Background

RNA-seq is a powerful tool to answer many biological questions. While the majority of RNA-seq data has been collected and analyzed in model organisms, it is increasingly collected in non-model organisms such as many species of environmental and/or economical importance, to answer some very basic questions, such as which genes are up- and down- regulated, which pathways are changed under different conditions. In most cases, they either lack of genome references or do not have high-quality genome, which has posed great challenge for RNA-seq data analysis for these organisms.

The conventional workflow of RNA-seq data analysis for organisms without genome references typically include multiple steps with many software. For example, raw RNA-seq reads are fist performed with quality check by removing low-quality bases, reads, too short reads; followed by error correction before submitted to assembler, such as Trinity, for transcriptome de novo assembly; the quality of transcriptome are then checked before subjected to annotation tool, such as BLAST2GO, to identify transcripts' homologies; with reconstructed transcripts annotated, downstream analysis such as identification of differentially expressed genes (DEGs), pathway enrichment can be applied and explored.

Figure 1: Conventional RNA-seq workflow for organisms without a reference genome. It has 4 main functions: 1) raw reads quality processing; 2) transcriptome de novo assembly; 3) transcriptome annotation; 4) Abundance table generation

Motivations

The biggest challenges in conventional RNA-seq workflow are the transcriptome de novo assembly and annotation, which are time-consuming, computational resource very expensive, e.g., running assembler and annotation tool usually require a high performance server with more than 100 GB's RAM and dozens of CPUs, which are not always for many labs focus on non-model organisms, and could take several days or even weeks to finish

In addition, given the fact that most research questions in non-model organisms are only focus on protein-coding genes and the underlying pathways. It is known that protein-coding genes assigned to KEGG pathways is only a proportion of whole gene set, e.g., only 33.67% (8438), 29.48% (4933) and 23.86% (6050) protein-coding genes are involved in KEGG pathways for mouse, chicken and zebrafish, respectively. Therefore, many genes in annotation databases are considered as unrelated or uninformative for many non-model organisms.
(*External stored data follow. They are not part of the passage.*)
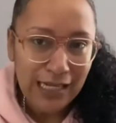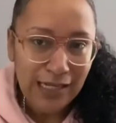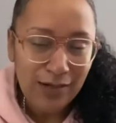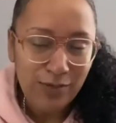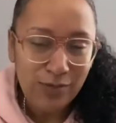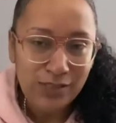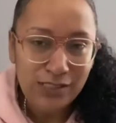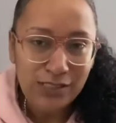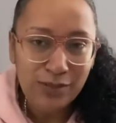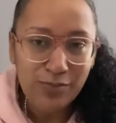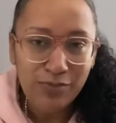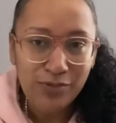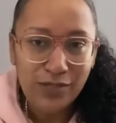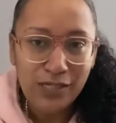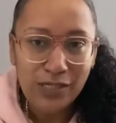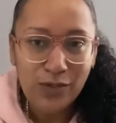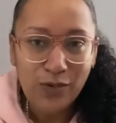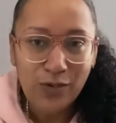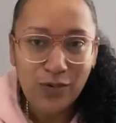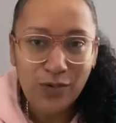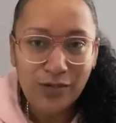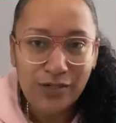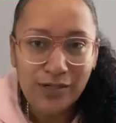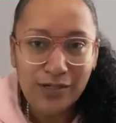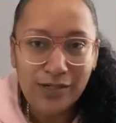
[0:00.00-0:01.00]
It was a
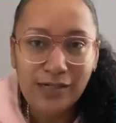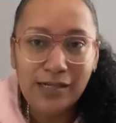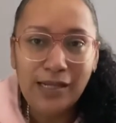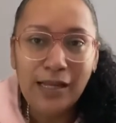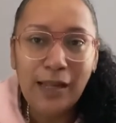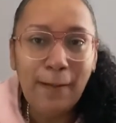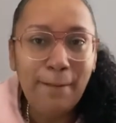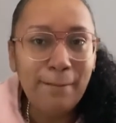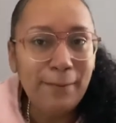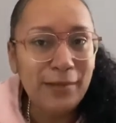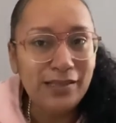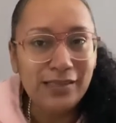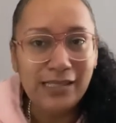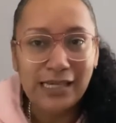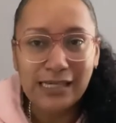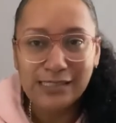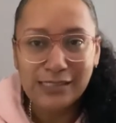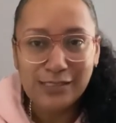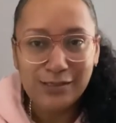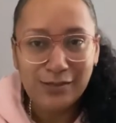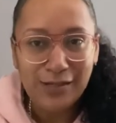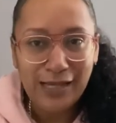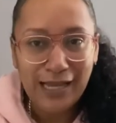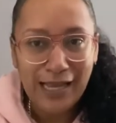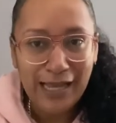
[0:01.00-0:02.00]
pre-order, but
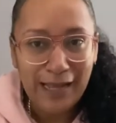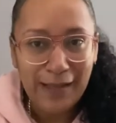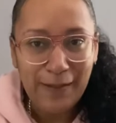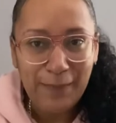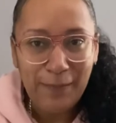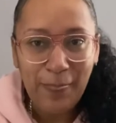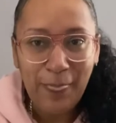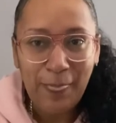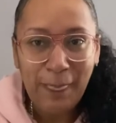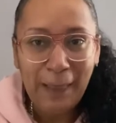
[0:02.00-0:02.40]
that's okay.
Furthermore, reconstruct transcripts first and subsequently searching and identifying their homologies in a protein database are not straight-forward, and many intermediate steps and requirement of programming skills in the whole complex pipeline of conventional workflow have posed additional challenges for many researchers.

Solutions

The requirement of multiple software, high-computational cost and time-consuming motivated us to think a straightforward, assembly-free, all-in-one took to tackle these challenges. Given the fact that majority of RNA-seq reads are from mRNA and are intron-free, this inspired us to propose directly translating RNA-seq reads into all possible amino acid (AA) sequences with six open reading frames (ORFs), and comparing them in a protein database consisting of only KEGG genes to identify their possible functional homologies.

Therefore, we developed an ultra-fast, assembly-free, all-in-one tool Seq2Fun, based on a modern data structure full-text in minute space (FM) index and burrow wheeler transformation (BWT), to functional quantification of RNA-seq reads for non-model organisms without transcriptome assembly and genome references.

Seq2Fun directly takes raw RNA-seq reads as input, and subsequently conducts quality check, followed by translated search and finally generate KO abundance table, as well as hitted pathway, hitted species and reads KO tables.

Figure 2: The workflow of directly translated search. It skips the transcriptome de novo assembly and directly conducts a translated search for each read.